We next look at a different scene six months later. The earth has reached the other side of the sun, but the axis has remained parallel to itself, consequently the North Pole is now inclined entirely away from the sun. The earth continues to turn round as before, but its movements do not bring the North Pole or the surrounding Arctic regions out of the dark hemisphere, and consequently the night must be unbroken in these dismal circumstances.
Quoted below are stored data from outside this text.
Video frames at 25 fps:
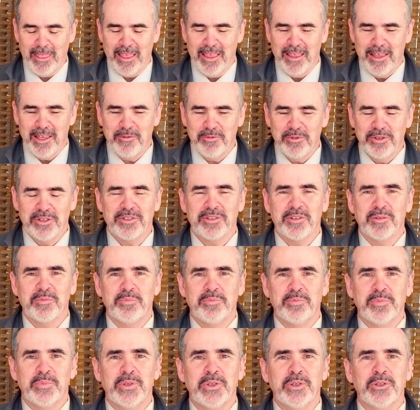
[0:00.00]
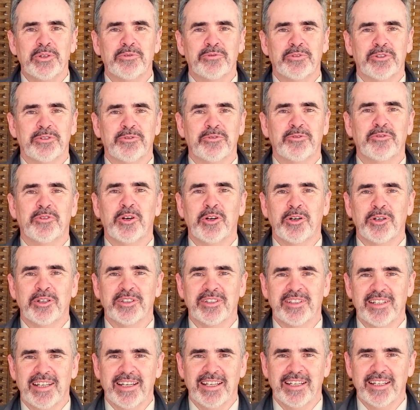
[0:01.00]
It was a beautiful
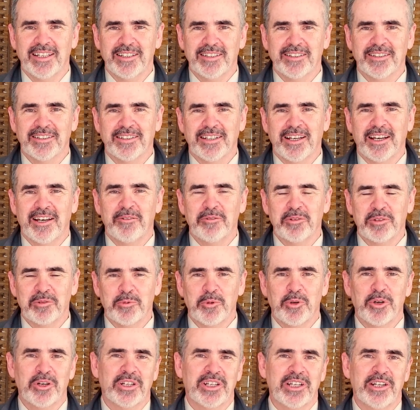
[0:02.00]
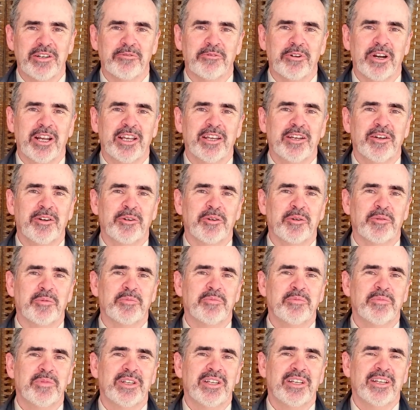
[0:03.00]
fall day. I was walking Ray
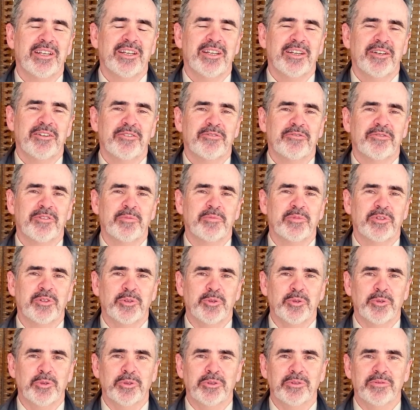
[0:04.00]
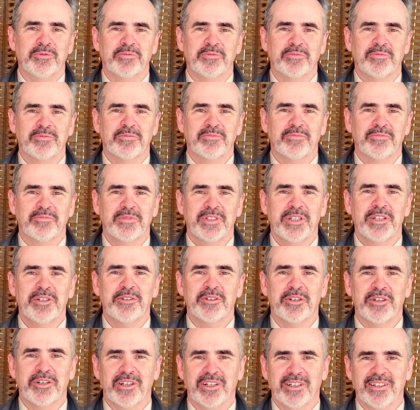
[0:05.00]
home from school,
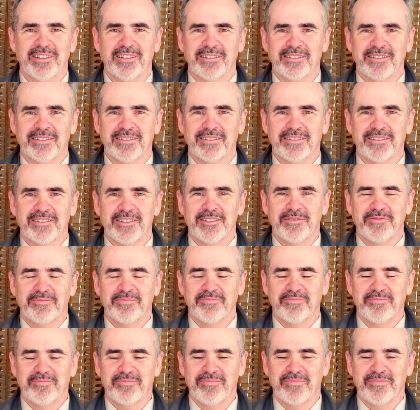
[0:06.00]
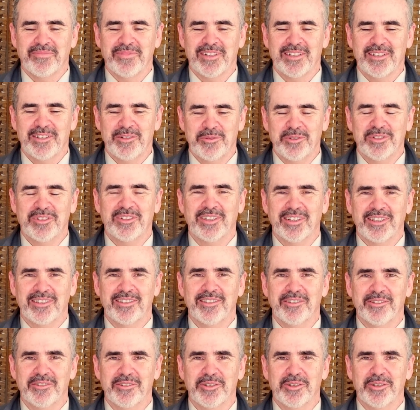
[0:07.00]
kindergarten. She was
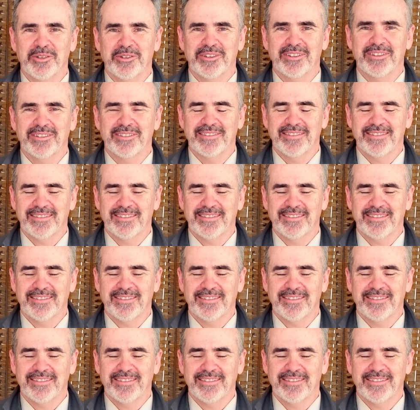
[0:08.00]
6 years old.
The long continuous day which forms the Polar midsummer is dearly purchased by the gloom and cold of a winter in which there is no sun for many weeks in succession. Observe also the changed circumstances of England. In the course of each twenty-four hours it lies much longer in the dark half of the earth than in the bright, and consequently there is only a short day succeeded by a long night.
SUNSHINE AT THE NORTH POLE.
It is a privilege of astronomers to be able to predict events that will happen in thousands of years to come, and to describe things accurately though they never saw them, and though nobody else has ever seen them either. No one has ever yet got to the North Pole, but whenever they do, we are able to tell them much of what they will see there. We may leave it to Jules Verne to describe how the journey is to be made, and how the party are to be kept alive at the North Pole. I shall give a picture of the changes of the seasons, and of the appearance in the stars, as seen from thence.